Tra i dati degni di nota,
c’è da menzionare la presenza di reliquie, della
cui ricognizione si offrono la data 11 marzo
1653, e gli estremi archivistici: in effetti un
documento in tale data è tuttora conservato
presso l’archivio parrocchiale, benché non si
tratti di una ricognizione, ma di un atto di
consegna.
Che il principale dei
santi cui appartengono le reliquie sia San
Lelio, omonimo del parroco, e che il donatore
sia il vescovo di Alessandria nipote di don
Zanucca, fa sospettare di attribuire appunto
all’arciprete l’iniziativa dell’acquisizione di
tali preziosi oggetti di culto. Del resto, tutta
la seconda metà del ‘600 è caratterizzata in
molti luoghi da un rinnovato e intenso traffico
di reliquie, spesso accompagnato
dall’istituzione di nuove solennità paesane che
celebravano i santi e il rinvenimento o la
traslazione dei loro più o meno insigni resti.

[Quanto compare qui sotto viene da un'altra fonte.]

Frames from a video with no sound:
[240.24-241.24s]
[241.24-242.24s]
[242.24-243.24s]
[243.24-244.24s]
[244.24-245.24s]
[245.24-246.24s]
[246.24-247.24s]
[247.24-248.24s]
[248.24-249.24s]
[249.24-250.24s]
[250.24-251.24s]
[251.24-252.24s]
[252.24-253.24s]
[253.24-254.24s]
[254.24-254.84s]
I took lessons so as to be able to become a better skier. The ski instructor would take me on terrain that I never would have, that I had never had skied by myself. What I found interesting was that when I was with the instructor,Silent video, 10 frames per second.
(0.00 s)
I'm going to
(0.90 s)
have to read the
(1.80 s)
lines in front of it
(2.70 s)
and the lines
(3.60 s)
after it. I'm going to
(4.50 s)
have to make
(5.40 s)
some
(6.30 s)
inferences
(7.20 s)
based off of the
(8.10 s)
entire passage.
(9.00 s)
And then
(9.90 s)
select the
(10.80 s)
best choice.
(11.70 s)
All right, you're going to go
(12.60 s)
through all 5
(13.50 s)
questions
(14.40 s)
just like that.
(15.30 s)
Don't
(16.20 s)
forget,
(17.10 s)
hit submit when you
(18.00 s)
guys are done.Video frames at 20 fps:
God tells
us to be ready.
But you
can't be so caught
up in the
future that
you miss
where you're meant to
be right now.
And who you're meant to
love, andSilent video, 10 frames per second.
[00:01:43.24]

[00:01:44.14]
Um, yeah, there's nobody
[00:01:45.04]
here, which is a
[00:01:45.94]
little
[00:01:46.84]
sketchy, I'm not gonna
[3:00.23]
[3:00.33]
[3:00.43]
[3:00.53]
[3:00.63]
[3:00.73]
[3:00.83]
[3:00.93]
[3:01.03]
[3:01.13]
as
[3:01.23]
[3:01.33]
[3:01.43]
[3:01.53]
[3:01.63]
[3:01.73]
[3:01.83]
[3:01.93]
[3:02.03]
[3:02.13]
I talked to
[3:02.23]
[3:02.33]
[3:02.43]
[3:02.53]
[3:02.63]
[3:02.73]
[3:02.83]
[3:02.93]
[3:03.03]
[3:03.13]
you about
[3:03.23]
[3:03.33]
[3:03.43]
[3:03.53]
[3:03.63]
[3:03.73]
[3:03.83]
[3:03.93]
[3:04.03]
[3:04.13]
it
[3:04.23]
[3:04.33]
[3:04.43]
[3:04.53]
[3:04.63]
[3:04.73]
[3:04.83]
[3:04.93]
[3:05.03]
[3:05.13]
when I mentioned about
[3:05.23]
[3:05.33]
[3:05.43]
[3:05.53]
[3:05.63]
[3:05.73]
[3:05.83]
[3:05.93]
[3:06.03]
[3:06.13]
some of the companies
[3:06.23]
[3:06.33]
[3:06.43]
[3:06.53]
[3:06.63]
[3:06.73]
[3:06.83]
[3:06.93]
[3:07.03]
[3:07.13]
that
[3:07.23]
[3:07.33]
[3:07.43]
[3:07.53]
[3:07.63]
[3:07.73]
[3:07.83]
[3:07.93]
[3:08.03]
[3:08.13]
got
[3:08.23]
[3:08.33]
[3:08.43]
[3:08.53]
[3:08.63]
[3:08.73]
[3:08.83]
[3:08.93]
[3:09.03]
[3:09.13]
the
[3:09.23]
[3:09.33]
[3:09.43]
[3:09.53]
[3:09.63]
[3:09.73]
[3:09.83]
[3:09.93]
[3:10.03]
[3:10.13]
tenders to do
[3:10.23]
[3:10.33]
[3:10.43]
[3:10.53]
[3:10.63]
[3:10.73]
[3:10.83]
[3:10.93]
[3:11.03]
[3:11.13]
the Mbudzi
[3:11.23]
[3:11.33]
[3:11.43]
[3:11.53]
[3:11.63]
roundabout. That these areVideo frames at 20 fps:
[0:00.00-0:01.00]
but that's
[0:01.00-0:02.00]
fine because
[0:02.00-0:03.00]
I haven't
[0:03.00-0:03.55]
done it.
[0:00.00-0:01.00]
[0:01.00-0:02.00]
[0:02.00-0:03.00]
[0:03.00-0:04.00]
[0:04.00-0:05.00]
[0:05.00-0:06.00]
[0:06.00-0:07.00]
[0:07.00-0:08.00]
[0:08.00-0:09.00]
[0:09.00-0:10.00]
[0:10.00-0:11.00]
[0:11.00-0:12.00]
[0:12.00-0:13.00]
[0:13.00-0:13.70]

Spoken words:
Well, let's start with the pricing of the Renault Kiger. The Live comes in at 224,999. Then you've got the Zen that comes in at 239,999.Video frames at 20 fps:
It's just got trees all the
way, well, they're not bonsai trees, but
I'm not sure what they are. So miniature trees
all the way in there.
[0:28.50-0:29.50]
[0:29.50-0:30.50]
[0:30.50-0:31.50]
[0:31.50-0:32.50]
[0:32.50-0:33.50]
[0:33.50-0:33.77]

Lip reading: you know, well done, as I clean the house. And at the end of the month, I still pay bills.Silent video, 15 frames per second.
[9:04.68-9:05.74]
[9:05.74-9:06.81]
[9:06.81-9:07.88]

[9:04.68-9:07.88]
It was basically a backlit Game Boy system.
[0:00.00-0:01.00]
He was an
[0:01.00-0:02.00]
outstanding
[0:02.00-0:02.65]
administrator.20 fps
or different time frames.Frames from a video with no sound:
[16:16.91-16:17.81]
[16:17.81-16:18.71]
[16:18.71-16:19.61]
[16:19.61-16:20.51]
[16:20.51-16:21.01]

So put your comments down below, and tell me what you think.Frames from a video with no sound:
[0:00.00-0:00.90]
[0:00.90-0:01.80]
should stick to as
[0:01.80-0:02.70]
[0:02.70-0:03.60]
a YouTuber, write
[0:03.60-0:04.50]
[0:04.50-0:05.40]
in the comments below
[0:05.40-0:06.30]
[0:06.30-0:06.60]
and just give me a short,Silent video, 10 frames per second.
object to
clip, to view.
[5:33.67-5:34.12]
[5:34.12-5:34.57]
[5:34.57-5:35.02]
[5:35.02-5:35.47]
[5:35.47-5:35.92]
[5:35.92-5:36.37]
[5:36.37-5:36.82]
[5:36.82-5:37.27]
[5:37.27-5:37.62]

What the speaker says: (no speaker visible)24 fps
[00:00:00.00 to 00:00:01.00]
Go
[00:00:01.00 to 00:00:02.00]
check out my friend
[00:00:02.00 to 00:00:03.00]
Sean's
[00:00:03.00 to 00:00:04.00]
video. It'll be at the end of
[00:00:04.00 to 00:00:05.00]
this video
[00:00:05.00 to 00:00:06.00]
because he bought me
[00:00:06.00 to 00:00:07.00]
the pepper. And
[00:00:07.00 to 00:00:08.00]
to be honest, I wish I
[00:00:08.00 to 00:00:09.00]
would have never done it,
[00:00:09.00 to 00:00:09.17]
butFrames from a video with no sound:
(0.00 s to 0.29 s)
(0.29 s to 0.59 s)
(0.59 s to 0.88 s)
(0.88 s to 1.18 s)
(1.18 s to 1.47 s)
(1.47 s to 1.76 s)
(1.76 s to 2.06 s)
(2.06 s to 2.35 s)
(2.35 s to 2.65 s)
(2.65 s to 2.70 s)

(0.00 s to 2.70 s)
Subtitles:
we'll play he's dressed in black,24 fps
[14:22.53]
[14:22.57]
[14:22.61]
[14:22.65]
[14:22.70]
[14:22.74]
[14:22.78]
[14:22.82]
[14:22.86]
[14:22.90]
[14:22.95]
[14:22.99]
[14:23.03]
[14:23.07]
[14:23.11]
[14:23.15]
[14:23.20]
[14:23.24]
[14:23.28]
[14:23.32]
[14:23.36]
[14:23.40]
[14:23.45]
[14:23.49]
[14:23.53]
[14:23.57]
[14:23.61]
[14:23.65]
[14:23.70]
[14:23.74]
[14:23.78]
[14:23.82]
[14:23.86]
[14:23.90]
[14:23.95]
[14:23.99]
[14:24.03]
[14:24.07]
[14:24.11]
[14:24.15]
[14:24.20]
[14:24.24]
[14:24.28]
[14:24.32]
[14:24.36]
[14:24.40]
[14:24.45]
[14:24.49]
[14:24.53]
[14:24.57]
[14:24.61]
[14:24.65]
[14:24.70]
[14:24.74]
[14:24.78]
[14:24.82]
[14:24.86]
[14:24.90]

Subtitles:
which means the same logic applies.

Anche Verolavecchia si inserisce in questo
fervore devozionale, dovuto forse a un rigurgito
di diffidenza nei confronti delle tendenze
ereticali.
L’altare di San Carlo
appare ancora dotato di una amministrazione non
perfettamente regolare (tant’è vero che il
visitatore ordina al parroco di regolarizzarla),
e sembra di capire che fosse gestito in comune
dalle scuole: un segno probabile che la sua
recente erezione era dovuta a un’iniziativa
delle scuole stesse.
Merita infine un cenno
il decreto relativo al cimitero, perché offre
due informazioni rilevanti: anzitutto avverte
che il cimitero era allora più che mai in
condizioni insostenibili, frequentemente
allagato dalle piogge, tanto che urgeva la
necessità di realizzarne un altro in un luogo
coperto. A tal fine il visitatore destina parte
delle entrate di San Vito, perché quell’oratorio
«sit bene instructum, et nihil, ad sui
ornatum indigeat» [è ben costruito e non
bisognoso di alcun intervento decorativo]:
attestazione di un restauro piuttosto recente.